__SUPPLIED MATERIAL__:

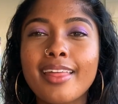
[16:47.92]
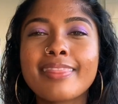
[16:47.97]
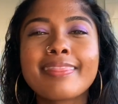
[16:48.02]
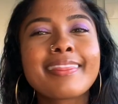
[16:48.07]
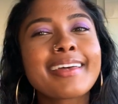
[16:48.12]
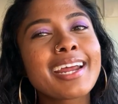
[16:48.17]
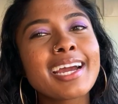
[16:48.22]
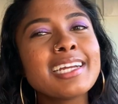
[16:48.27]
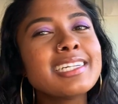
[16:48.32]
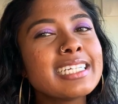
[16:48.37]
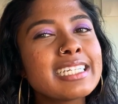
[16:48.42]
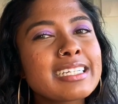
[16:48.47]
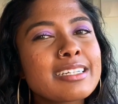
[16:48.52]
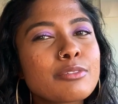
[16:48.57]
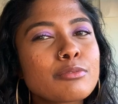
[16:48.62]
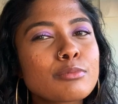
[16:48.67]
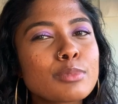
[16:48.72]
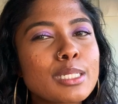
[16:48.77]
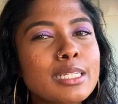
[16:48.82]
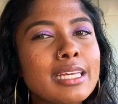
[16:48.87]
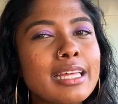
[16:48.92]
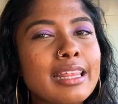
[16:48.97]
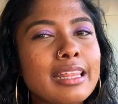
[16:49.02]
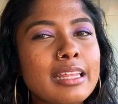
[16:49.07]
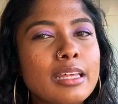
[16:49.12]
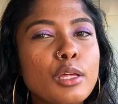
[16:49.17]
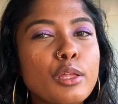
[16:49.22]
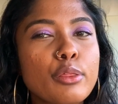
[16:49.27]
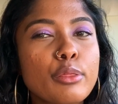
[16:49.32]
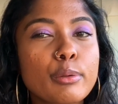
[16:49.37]
that I didn't really
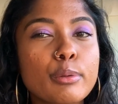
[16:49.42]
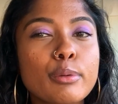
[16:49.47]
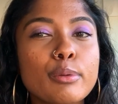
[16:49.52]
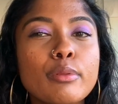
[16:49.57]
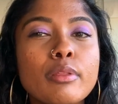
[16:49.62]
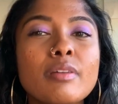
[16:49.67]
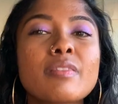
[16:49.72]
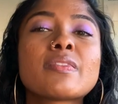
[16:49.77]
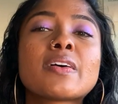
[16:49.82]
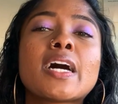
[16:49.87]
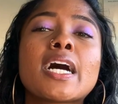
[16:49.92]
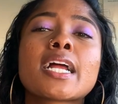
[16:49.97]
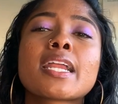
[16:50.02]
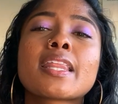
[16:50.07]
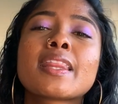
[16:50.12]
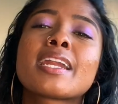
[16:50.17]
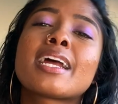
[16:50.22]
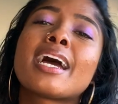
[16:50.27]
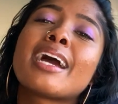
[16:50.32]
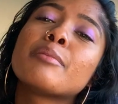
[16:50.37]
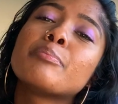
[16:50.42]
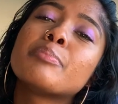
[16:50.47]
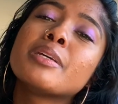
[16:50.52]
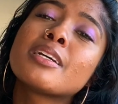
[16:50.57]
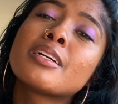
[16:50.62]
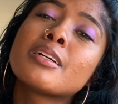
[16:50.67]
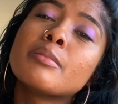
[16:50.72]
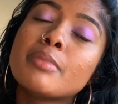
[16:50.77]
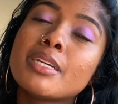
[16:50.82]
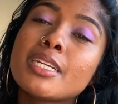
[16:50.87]
think through the fact that I'd be
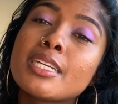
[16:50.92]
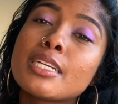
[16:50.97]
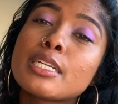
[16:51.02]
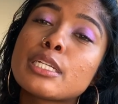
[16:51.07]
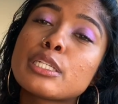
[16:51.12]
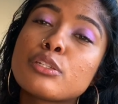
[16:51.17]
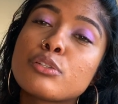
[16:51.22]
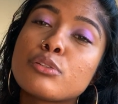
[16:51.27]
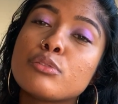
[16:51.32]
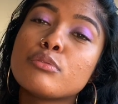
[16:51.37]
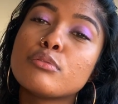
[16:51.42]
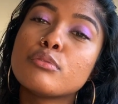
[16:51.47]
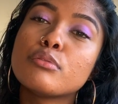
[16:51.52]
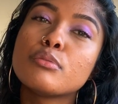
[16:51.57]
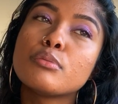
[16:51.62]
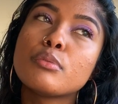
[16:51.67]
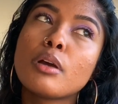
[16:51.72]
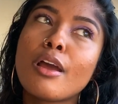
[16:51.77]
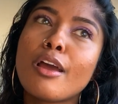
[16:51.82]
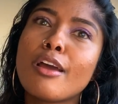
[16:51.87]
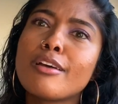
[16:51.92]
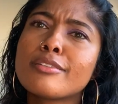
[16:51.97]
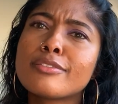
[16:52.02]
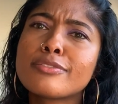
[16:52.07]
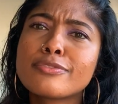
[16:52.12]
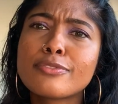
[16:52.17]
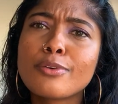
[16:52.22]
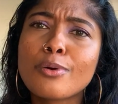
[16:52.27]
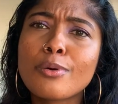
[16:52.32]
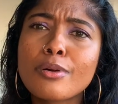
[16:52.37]
committing to
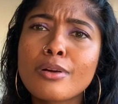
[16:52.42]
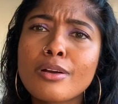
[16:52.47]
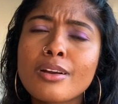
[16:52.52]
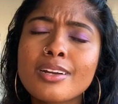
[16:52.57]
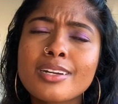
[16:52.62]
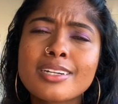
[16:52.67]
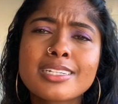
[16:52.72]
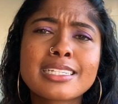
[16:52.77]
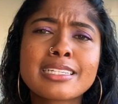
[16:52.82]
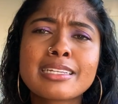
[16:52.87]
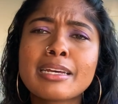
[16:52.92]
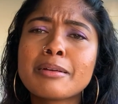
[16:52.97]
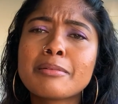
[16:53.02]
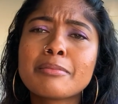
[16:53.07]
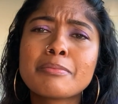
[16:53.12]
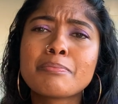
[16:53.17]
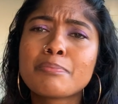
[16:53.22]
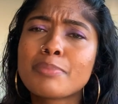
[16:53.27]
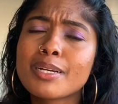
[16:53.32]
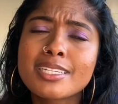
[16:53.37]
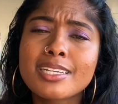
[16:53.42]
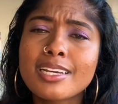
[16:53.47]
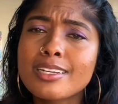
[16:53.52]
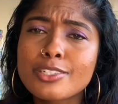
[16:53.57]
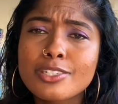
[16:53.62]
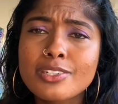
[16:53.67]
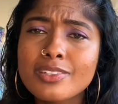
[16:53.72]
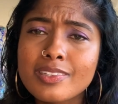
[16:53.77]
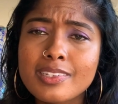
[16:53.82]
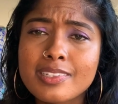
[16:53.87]
4 to
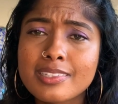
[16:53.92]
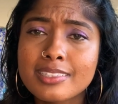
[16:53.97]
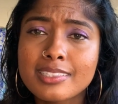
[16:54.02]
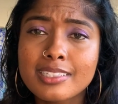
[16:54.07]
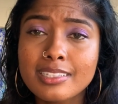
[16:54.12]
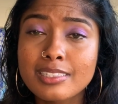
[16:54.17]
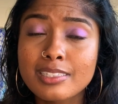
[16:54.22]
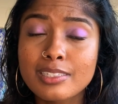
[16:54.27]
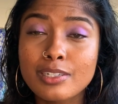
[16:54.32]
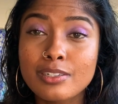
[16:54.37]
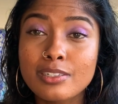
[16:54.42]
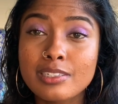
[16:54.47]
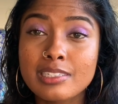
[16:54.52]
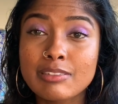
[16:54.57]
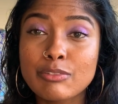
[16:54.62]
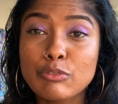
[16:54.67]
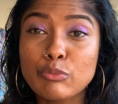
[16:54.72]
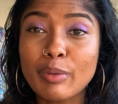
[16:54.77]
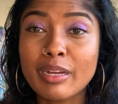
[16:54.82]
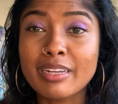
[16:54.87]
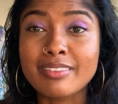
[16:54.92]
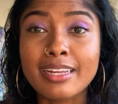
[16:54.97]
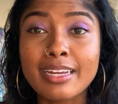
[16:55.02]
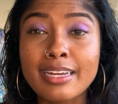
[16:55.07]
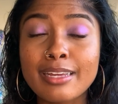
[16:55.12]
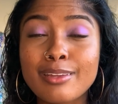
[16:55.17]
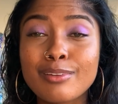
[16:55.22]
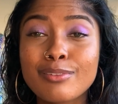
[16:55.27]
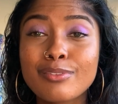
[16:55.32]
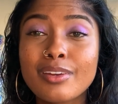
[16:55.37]
potentially 6 years of my
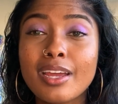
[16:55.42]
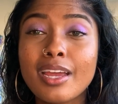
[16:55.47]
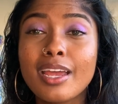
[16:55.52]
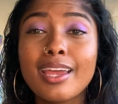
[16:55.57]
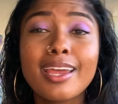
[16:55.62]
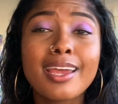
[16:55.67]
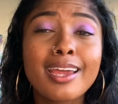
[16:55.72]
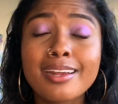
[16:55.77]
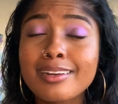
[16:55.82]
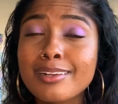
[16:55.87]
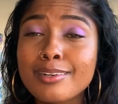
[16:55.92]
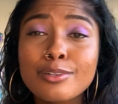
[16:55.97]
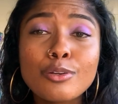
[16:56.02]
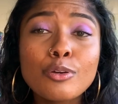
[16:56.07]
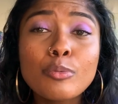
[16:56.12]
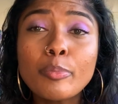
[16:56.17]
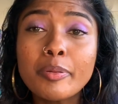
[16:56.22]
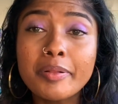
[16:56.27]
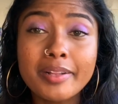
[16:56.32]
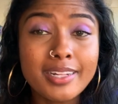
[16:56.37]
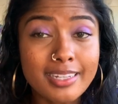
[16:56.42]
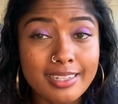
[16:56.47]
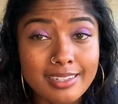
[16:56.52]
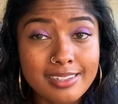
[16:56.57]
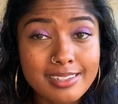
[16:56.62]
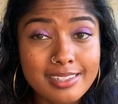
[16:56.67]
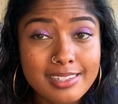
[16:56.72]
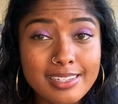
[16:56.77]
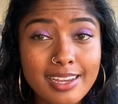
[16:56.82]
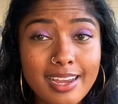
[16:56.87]
life in a new
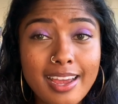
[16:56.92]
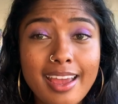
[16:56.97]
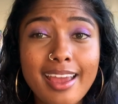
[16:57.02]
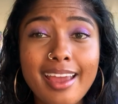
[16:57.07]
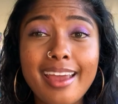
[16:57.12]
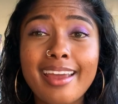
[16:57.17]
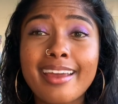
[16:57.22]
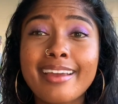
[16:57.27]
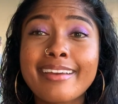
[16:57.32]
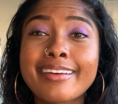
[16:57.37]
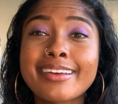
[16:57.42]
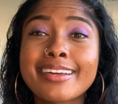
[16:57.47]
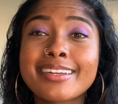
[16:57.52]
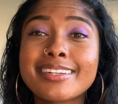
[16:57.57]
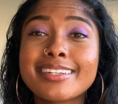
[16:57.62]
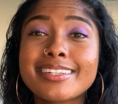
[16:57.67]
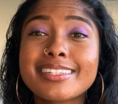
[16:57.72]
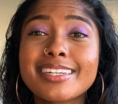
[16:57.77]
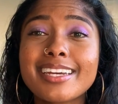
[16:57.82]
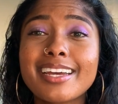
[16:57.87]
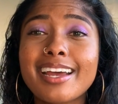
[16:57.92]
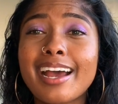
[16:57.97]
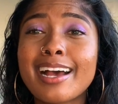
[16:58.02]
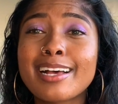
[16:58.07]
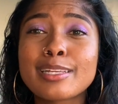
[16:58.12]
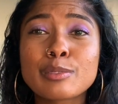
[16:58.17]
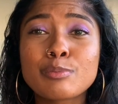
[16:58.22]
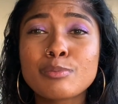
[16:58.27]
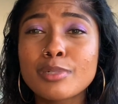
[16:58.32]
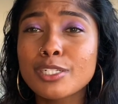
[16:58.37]
place. And
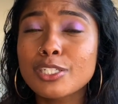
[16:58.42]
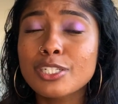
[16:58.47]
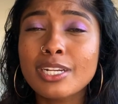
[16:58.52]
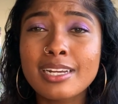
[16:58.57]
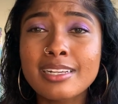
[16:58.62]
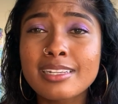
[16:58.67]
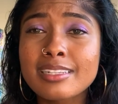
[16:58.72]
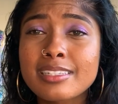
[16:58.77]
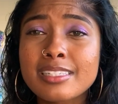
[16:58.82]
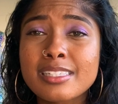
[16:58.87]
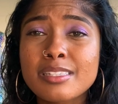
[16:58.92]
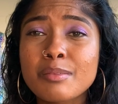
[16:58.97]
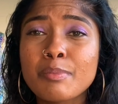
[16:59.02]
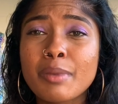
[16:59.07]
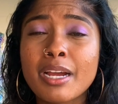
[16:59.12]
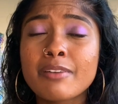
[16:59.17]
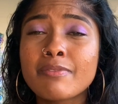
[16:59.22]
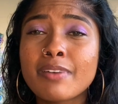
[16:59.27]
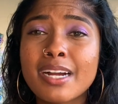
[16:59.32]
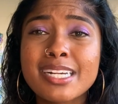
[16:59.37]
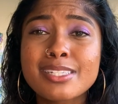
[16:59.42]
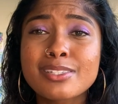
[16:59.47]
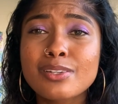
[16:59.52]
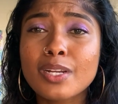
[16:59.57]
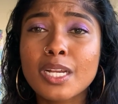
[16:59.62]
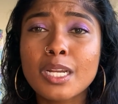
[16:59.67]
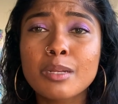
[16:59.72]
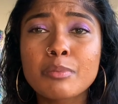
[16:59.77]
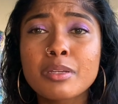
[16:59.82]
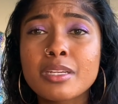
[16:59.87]
as much as my advisor
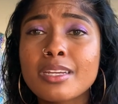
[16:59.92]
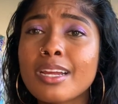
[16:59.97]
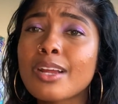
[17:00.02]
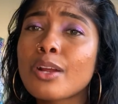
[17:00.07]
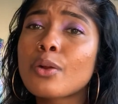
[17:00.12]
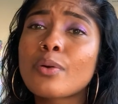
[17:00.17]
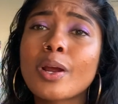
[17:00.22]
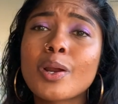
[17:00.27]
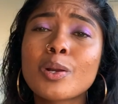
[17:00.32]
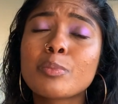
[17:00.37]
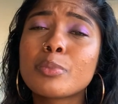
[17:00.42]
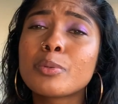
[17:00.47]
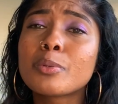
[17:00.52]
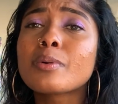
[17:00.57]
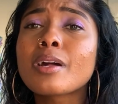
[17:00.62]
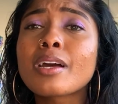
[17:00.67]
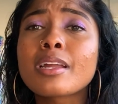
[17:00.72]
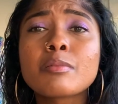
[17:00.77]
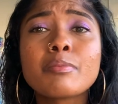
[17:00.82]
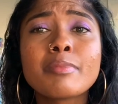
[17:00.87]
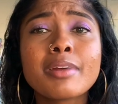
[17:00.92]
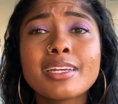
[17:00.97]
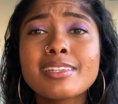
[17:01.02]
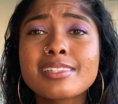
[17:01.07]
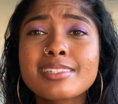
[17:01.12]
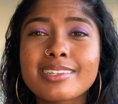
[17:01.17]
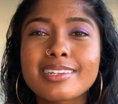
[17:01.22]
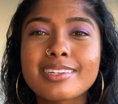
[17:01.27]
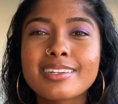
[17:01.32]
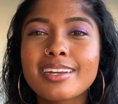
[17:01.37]
can be incredible and
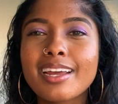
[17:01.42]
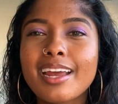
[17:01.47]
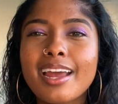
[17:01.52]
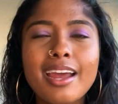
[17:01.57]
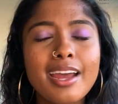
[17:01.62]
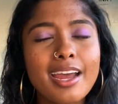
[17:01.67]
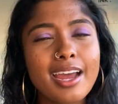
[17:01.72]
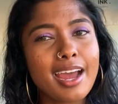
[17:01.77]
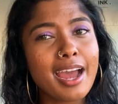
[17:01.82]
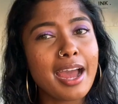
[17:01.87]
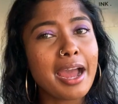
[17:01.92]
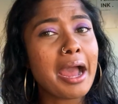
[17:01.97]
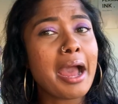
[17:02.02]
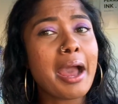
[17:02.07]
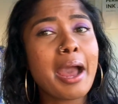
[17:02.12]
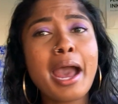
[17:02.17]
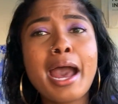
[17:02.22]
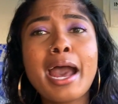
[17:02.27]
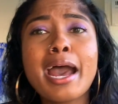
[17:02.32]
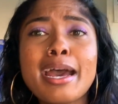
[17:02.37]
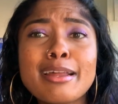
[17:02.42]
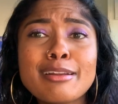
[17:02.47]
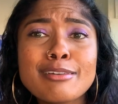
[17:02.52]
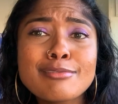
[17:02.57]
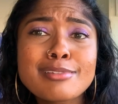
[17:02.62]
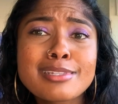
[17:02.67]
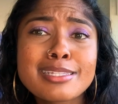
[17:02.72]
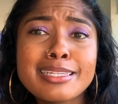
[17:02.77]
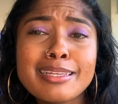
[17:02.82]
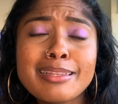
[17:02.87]
amazing, I
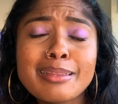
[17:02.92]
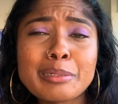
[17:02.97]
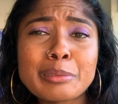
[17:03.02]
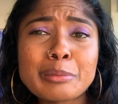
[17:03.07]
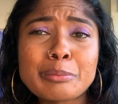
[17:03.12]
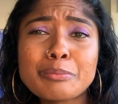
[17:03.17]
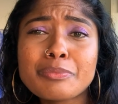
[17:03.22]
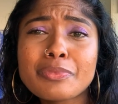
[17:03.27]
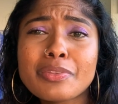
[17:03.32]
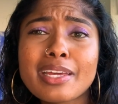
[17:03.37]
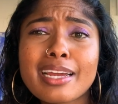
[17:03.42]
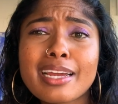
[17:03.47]
don't see them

__WHAT IS REQUIRED__: The answer consists of the records repeated exactly, without any images.

__RESPONSE TO THE TASK__:
[16:47.92]
[16:47.97]
[16:48.02]
[16:48.07]
[16:48.12]
[16:48.17]
[16:48.22]
[16:48.27]
[16:48.32]
[16:48.37]
[16:48.42]
[16:48.47]
[16:48.52]
[16:48.57]
[16:48.62]
[16:48.67]
[16:48.72]
[16:48.77]
[16:48.82]
[16:48.87]
[16:48.92]
[16:48.97]
[16:49.02]
[16:49.07]
[16:49.12]
[16:49.17]
[16:49.22]
[16:49.27]
[16:49.32]
[16:49.37]
that I didn't really
[16:49.42]
[16:49.47]
[16:49.52]
[16:49.57]
[16:49.62]
[16:49.67]
[16:49.72]
[16:49.77]
[16:49.82]
[16:49.87]
[16:49.92]
[16:49.97]
[16:50.02]
[16:50.07]
[16:50.12]
[16:50.17]
[16:50.22]
[16:50.27]
[16:50.32]
[16:50.37]
[16:50.42]
[16:50.47]
[16:50.52]
[16:50.57]
[16:50.62]
[16:50.67]
[16:50.72]
[16:50.77]
[16:50.82]
[16:50.87]
think through the fact that I'd be
[16:50.92]
[16:50.97]
[16:51.02]
[16:51.07]
[16:51.12]
[16:51.17]
[16:51.22]
[16:51.27]
[16:51.32]
[16:51.37]
[16:51.42]
[16:51.47]
[16:51.52]
[16:51.57]
[16:51.62]
[16:51.67]
[16:51.72]
[16:51.77]
[16:51.82]
[16:51.87]
[16:51.92]
[16:51.97]
[16:52.02]
[16:52.07]
[16:52.12]
[16:52.17]
[16:52.22]
[16:52.27]
[16:52.32]
[16:52.37]
committing to
[16:52.42]
[16:52.47]
[16:52.52]
[16:52.57]
[16:52.62]
[16:52.67]
[16:52.72]
[16:52.77]
[16:52.82]
[16:52.87]
[16:52.92]
[16:52.97]
[16:53.02]
[16:53.07]
[16:53.12]
[16:53.17]
[16:53.22]
[16:53.27]
[16:53.32]
[16:53.37]
[16:53.42]
[16:53.47]
[16:53.52]
[16:53.57]
[16:53.62]
[16:53.67]
[16:53.72]
[16:53.77]
[16:53.82]
[16:53.87]
4 to
[16:53.92]
[16:53.97]
[16:54.02]
[16:54.07]
[16:54.12]
[16:54.17]
[16:54.22]
[16:54.27]
[16:54.32]
[16:54.37]
[16:54.42]
[16:54.47]
[16:54.52]
[16:54.57]
[16:54.62]
[16:54.67]
[16:54.72]
[16:54.77]
[16:54.82]
[16:54.87]
[16:54.92]
[16:54.97]
[16:55.02]
[16:55.07]
[16:55.12]
[16:55.17]
[16:55.22]
[16:55.27]
[16:55.32]
[16:55.37]
potentially 6 years of my
[16:55.42]
[16:55.47]
[16:55.52]
[16:55.57]
[16:55.62]
[16:55.67]
[16:55.72]
[16:55.77]
[16:55.82]
[16:55.87]
[16:55.92]
[16:55.97]
[16:56.02]
[16:56.07]
[16:56.12]
[16:56.17]
[16:56.22]
[16:56.27]
[16:56.32]
[16:56.37]
[16:56.42]
[16:56.47]
[16:56.52]
[16:56.57]
[16:56.62]
[16:56.67]
[16:56.72]
[16:56.77]
[16:56.82]
[16:56.87]
life in a new
[16:56.92]
[16:56.97]
[16:57.02]
[16:57.07]
[16:57.12]
[16:57.17]
[16:57.22]
[16:57.27]
[16:57.32]
[16:57.37]
[16:57.42]
[16:57.47]
[16:57.52]
[16:57.57]
[16:57.62]
[16:57.67]
[16:57.72]
[16:57.77]
[16:57.82]
[16:57.87]
[16:57.92]
[16:57.97]
[16:58.02]
[16:58.07]
[16:58.12]
[16:58.17]
[16:58.22]
[16:58.27]
[16:58.32]
[16:58.37]
place. And
[16:58.42]
[16:58.47]
[16:58.52]
[16:58.57]
[16:58.62]
[16:58.67]
[16:58.72]
[16:58.77]
[16:58.82]
[16:58.87]
[16:58.92]
[16:58.97]
[16:59.02]
[16:59.07]
[16:59.12]
[16:59.17]
[16:59.22]
[16:59.27]
[16:59.32]
[16:59.37]
[16:59.42]
[16:59.47]
[16:59.52]
[16:59.57]
[16:59.62]
[16:59.67]
[16:59.72]
[16:59.77]
[16:59.82]
[16:59.87]
as much as my advisor
[16:59.92]
[16:59.97]
[17:00.02]
[17:00.07]
[17:00.12]
[17:00.17]
[17:00.22]
[17:00.27]
[17:00.32]
[17:00.37]
[17:00.42]
[17:00.47]
[17:00.52]
[17:00.57]
[17:00.62]
[17:00.67]
[17:00.72]
[17:00.77]
[17:00.82]
[17:00.87]
[17:00.92]
[17:00.97]
[17:01.02]
[17:01.07]
[17:01.12]
[17:01.17]
[17:01.22]
[17:01.27]
[17:01.32]
[17:01.37]
can be incredible and
[17:01.42]
[17:01.47]
[17:01.52]
[17:01.57]
[17:01.62]
[17:01.67]
[17:01.72]
[17:01.77]
[17:01.82]
[17:01.87]
[17:01.92]
[17:01.97]
[17:02.02]
[17:02.07]
[17:02.12]
[17:02.17]
[17:02.22]
[17:02.27]
[17:02.32]
[17:02.37]
[17:02.42]
[17:02.47]
[17:02.52]
[17:02.57]
[17:02.62]
[17:02.67]
[17:02.72]
[17:02.77]
[17:02.82]
[17:02.87]
amazing, I
[17:02.92]
[17:02.97]
[17:03.02]
[17:03.07]
[17:03.12]
[17:03.17]
[17:03.22]
[17:03.27]
[17:03.32]
[17:03.37]
[17:03.42]
[17:03.47]
don't see them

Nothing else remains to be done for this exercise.